"O momento esperado e muito desejado aconteceu. A morna é, a partir de hoje, Património Imaterial da Humanidade", afirmou Ulisses Correia e Silva, rodeado de mais duas dezenas de músicos, compositores e instrumentistas que, no Palácio do Governo, na Praia, acompanharam através da Internet a proclamação da UNESCO, na Colômbia.
A morna, género musical típico de Cabo Verde, foi proclamada hoje Património Imaterial Cultural da Humanidade pela Organização das Nações Unidas para a Educação, Ciência e Cultura (UNESCO, na sigla inglesa).
"É um dia particularmente feliz, em que nós todos devemos estar felizes de ter nascido cabo-verdianos", afirmou o chefe do Governo, já depois da festa do anúncio e antes de um improvisado concerto de mornas no Palácio do Governo, com os artistas.
A decisão final sobre a ratificação da classificação, que já tinha recebido o aval da comissão de peritos em novembro, foi tomada hoje, durante a 14.ª reunião anual do Comité Intergovernamental para a Salvaguarda do Património Cultural Imaterial da UNESCO, que decorre desde segunda-feira no Centro de Congressos Agora, em Bogotá, Colômbia.
A classificação, recordou o primeiro-ministro, impõe a Cabo Verde, a partir de agora, "maiores responsabilidades": "Na preservação, na salvaguarda, na valorização e promoção da morna em Cabo Verde, junto da nossa diáspora e no mundo".
Garantiu, por isso, que "Cabo Verde irá cumprir e honrar com a UNESCO o reconhecimento da morna como património de toda a humanidade".
Ulisses Correia e Silva assegurou que o Orçamento do Estado para 2020 já conta com verbas para "o início da implementação do plano de salvaguarda que foi aprovado no conjunto do dossiê desta candidatura" e que o Instituto do Património Cultural já tem competências "reforçadas" no processo de preservação.
Considerada popularmente "música rainha" de Cabo Verde, o dossiê da sua candidatura a Património Imaterial Cultural da UNESCO, com mais de 1.000 páginas e cerca de 300 entrevistas, foi formalmente entregue pelo Governo cabo-verdiano em 26 de março de 2018.
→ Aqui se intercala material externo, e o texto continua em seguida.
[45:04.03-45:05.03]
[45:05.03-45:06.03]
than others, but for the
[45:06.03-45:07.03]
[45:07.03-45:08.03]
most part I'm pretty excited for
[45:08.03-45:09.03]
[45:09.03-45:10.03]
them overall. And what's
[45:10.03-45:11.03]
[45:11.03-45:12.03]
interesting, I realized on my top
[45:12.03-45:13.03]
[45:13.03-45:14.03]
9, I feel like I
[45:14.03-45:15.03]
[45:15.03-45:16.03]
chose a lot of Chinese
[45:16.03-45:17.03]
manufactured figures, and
Visivelmente emocionado, numa intervenção feita pouco minutos do anúncio da proclamação pela UNESCO, o primeiro-ministro agradeceu o apoio, nesta candidatura, dos "amigos de Cabo Verde", como a Comunidade dos Países de Língua Portuguesa (CPLP) e a Comunidade Económica dos Estados da África Ocidental (CEDEAO).
Mas sobretudo dos músicos, compositores e instrumentistas, das várias gerações, no país e na diáspora.
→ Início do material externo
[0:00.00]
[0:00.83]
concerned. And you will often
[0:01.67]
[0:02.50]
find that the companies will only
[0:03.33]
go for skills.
"Fizeram e fazem com que o cabo-verdiano seja um povo privilegiado por Deus, pela sua música e pela sua morna", afirmou.
Com esta classificação, exortou ainda ao aproveitamento cultural e económico da decisão: "Particularmente o turismo, que passará a partir de hoje a ter a marca indelével da expressão mais genuína deste povo crioulo com mais de cinco séculos e meio de história: a morna", sublinhou.
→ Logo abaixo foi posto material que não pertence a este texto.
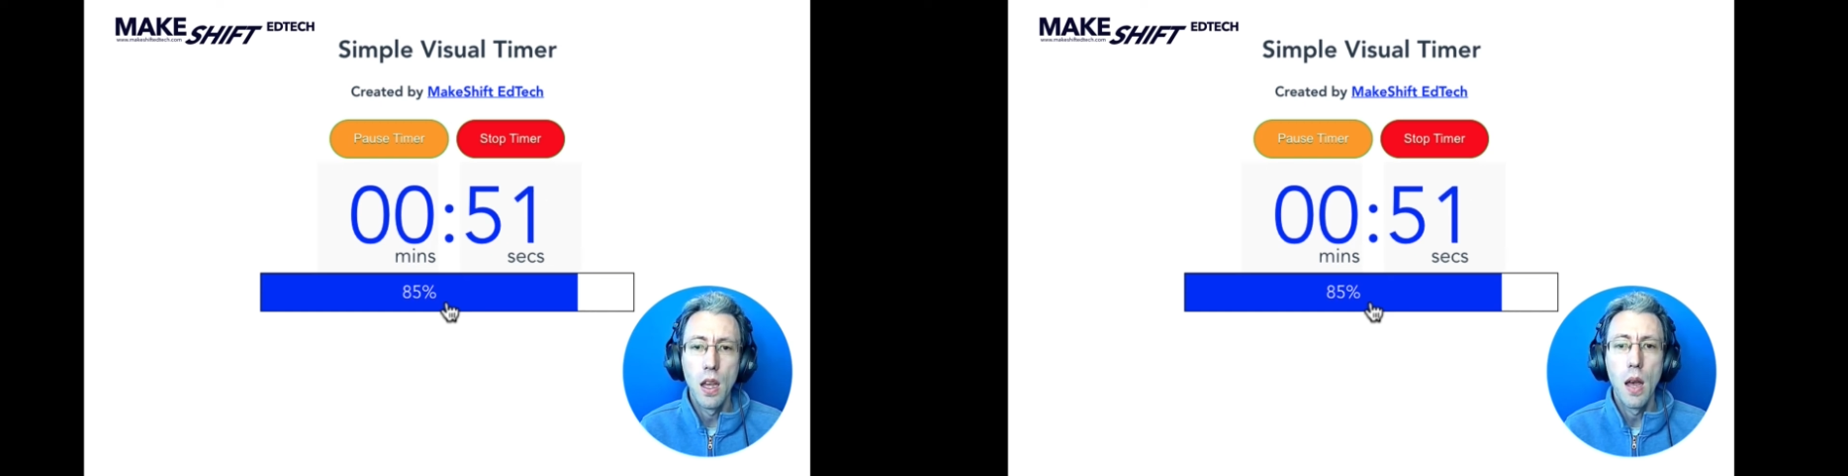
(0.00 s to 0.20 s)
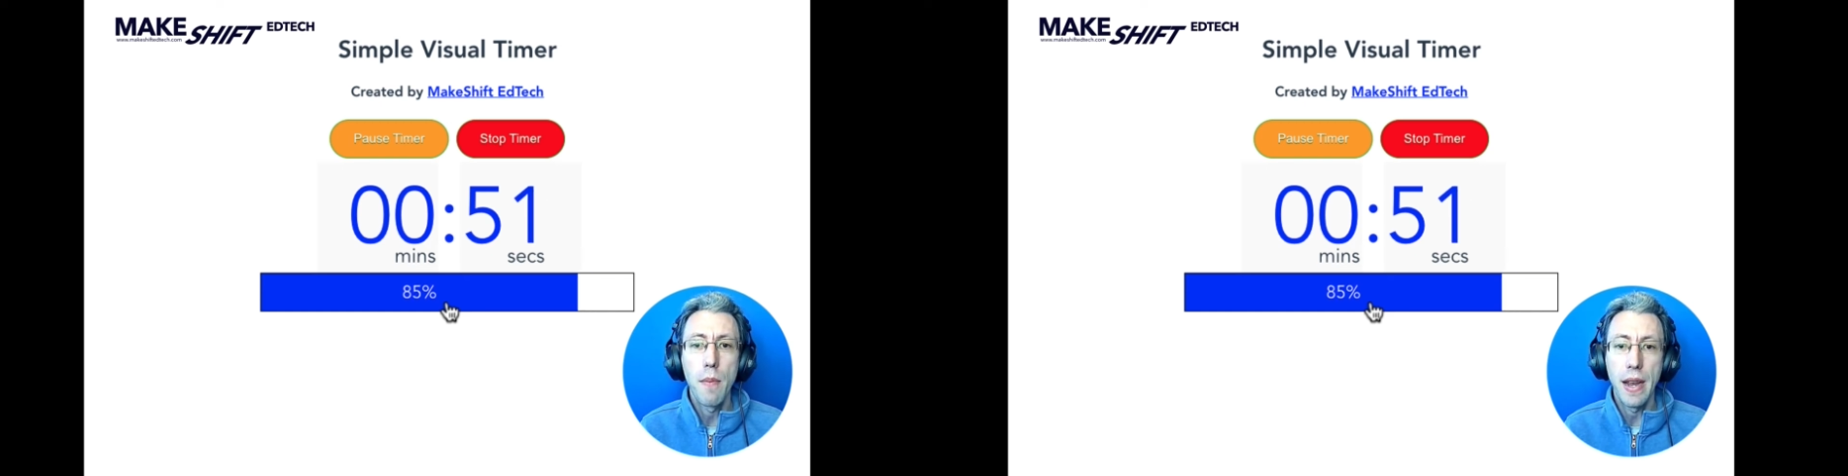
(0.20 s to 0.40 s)

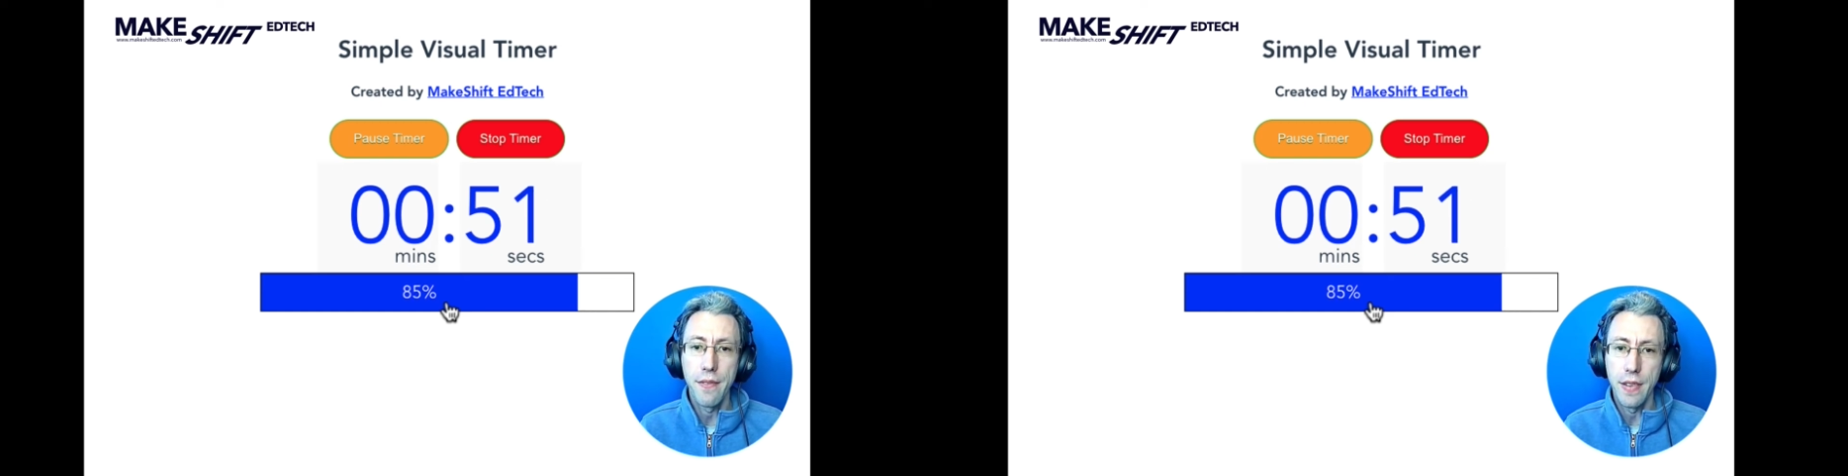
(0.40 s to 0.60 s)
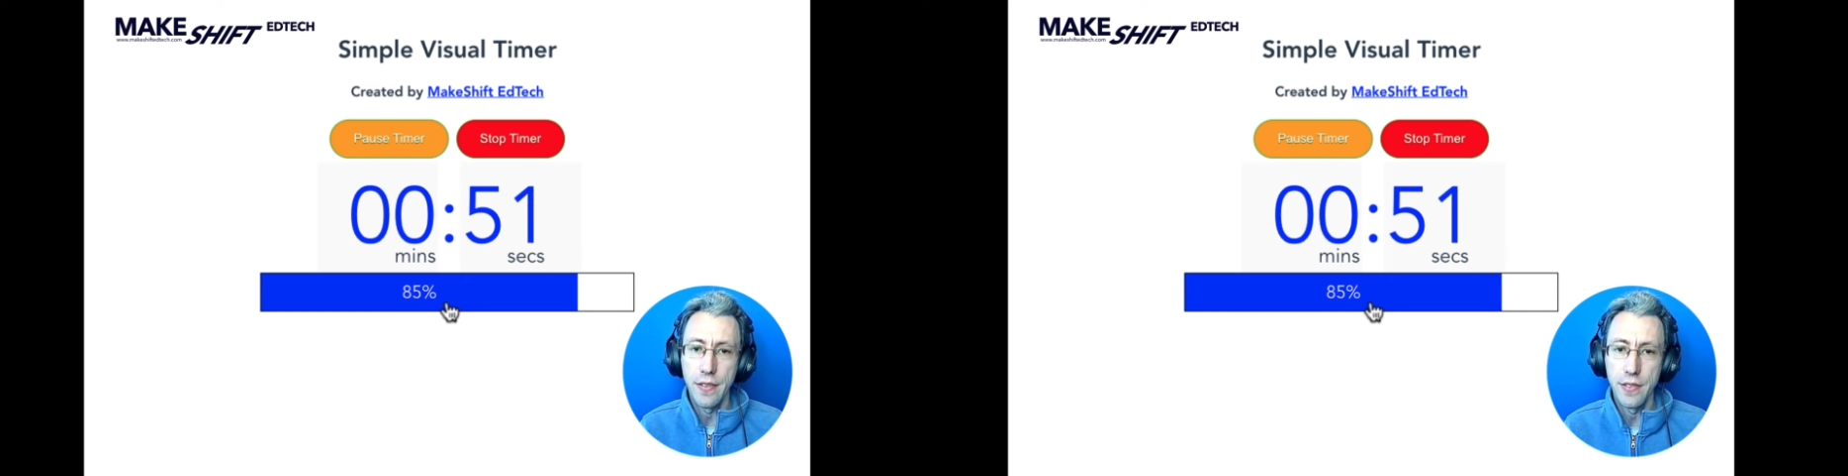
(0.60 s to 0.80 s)
by
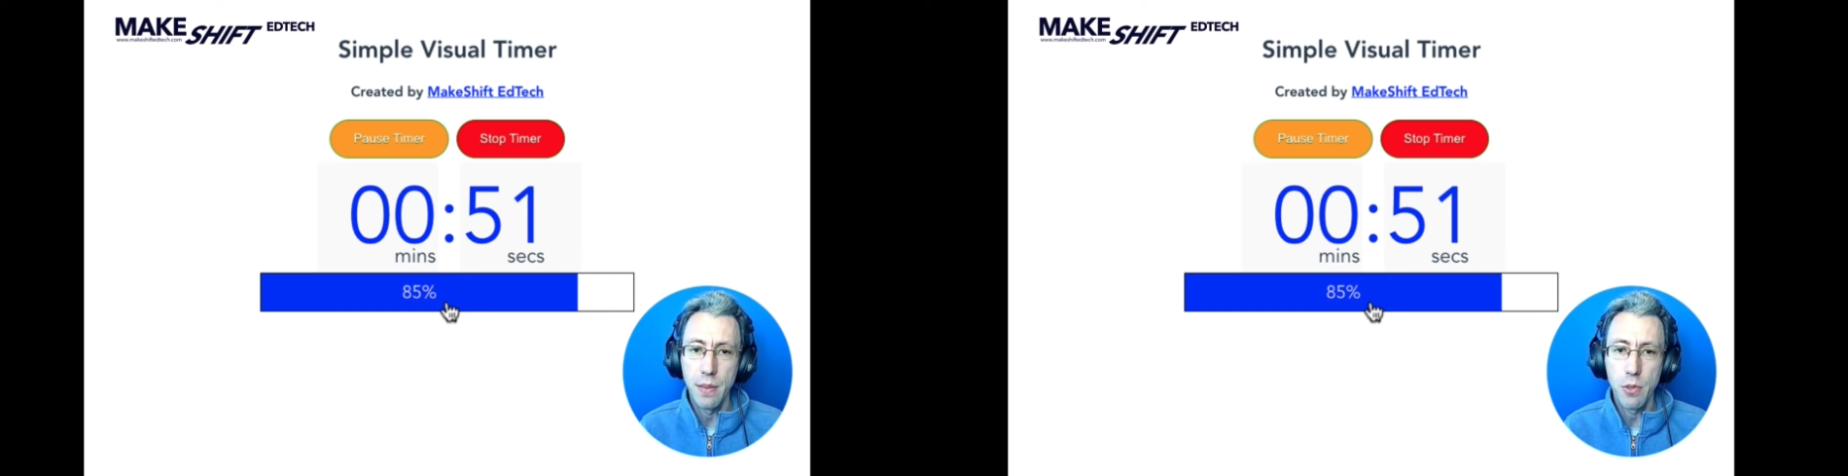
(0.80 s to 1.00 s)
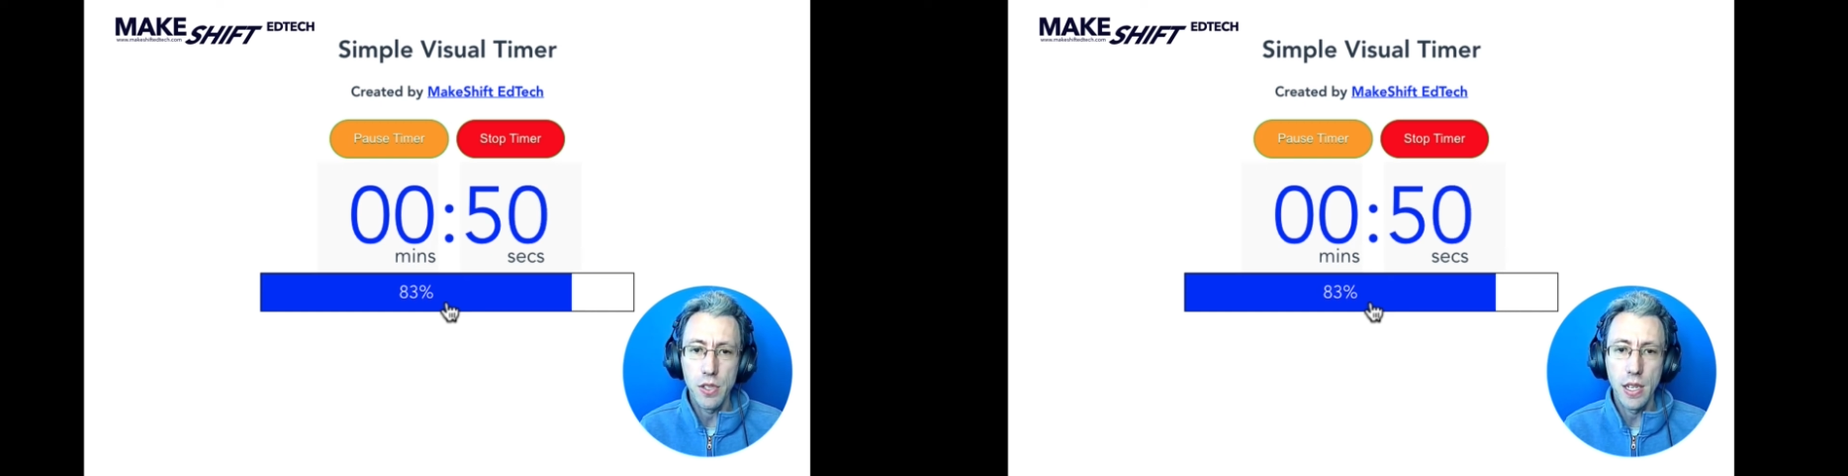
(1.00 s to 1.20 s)

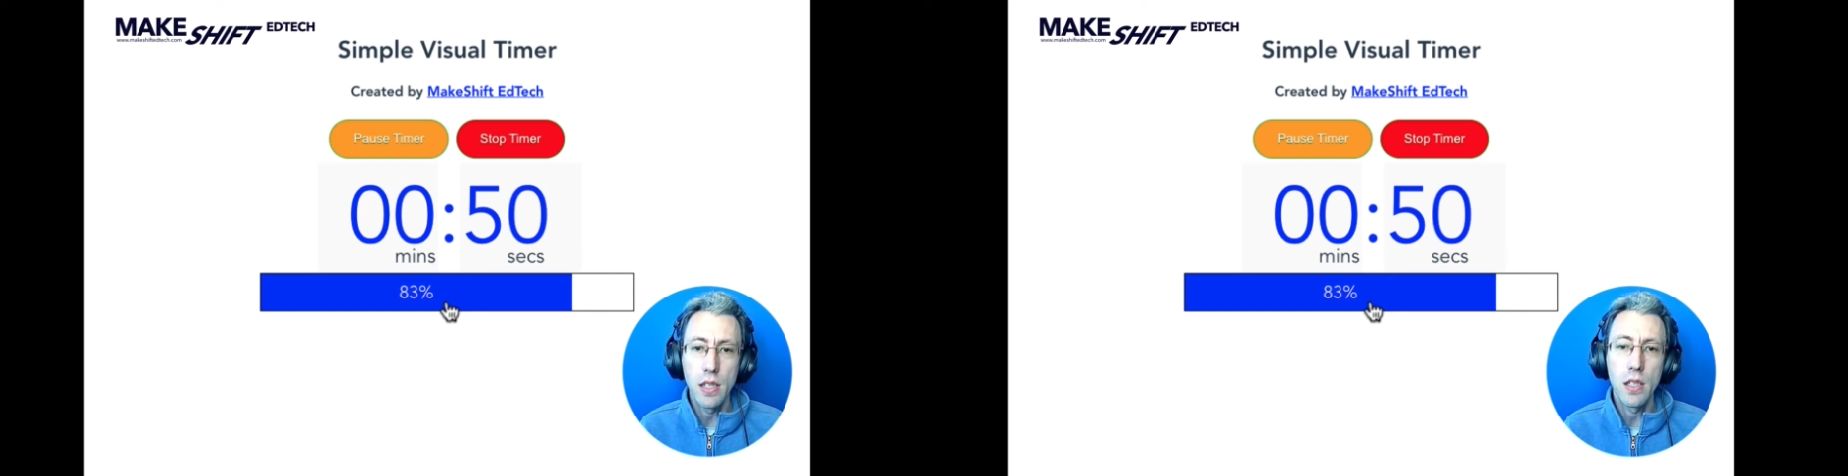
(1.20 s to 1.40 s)
50%,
Para Ulisses Correia e Silva, a decisão tomada pela UNESCO é também uma "grande oportunidade para o setor empresarial da música nacional".
"Novas carreiras, novos palcos, novas agendas se abrem com esta nova oportunidade", apontou.
O governante apelou: "Não deixem morrer o folclore da nossa terra. Por onde vocês forem cantem com veneração. Cantem na partida, cantem no regresso. Morna ontem, hoje e sempre".
De acordo com o dossiê da candidatura, a morna terá surgido no século XIX, não sendo consensual a origem do nome e ilha onde nasceu: Boa Vista ou Brava.
Marcada pelas letras do poeta Eugénio Tavares (ilha da Brava, 1867 -- 1930) e mais de tarde de Francisco Xavier da Cruz ou 'B.Léza' (ilha de São Vicente, 1905 -- 1958), a morna conheceu o seu expoente maior fora de Cabo Verde através da cantora César Évora (1941 -- 2011), que através daquele género musical abriu as portas do mundo a um país de pouco mais de meio milhão de habitantes.
A morna surge de uma mistura de estilos musicais com fortes raízes africanas, o landum, com as influências da modinha luso-brasileira, recorda o dossiê de candidatura.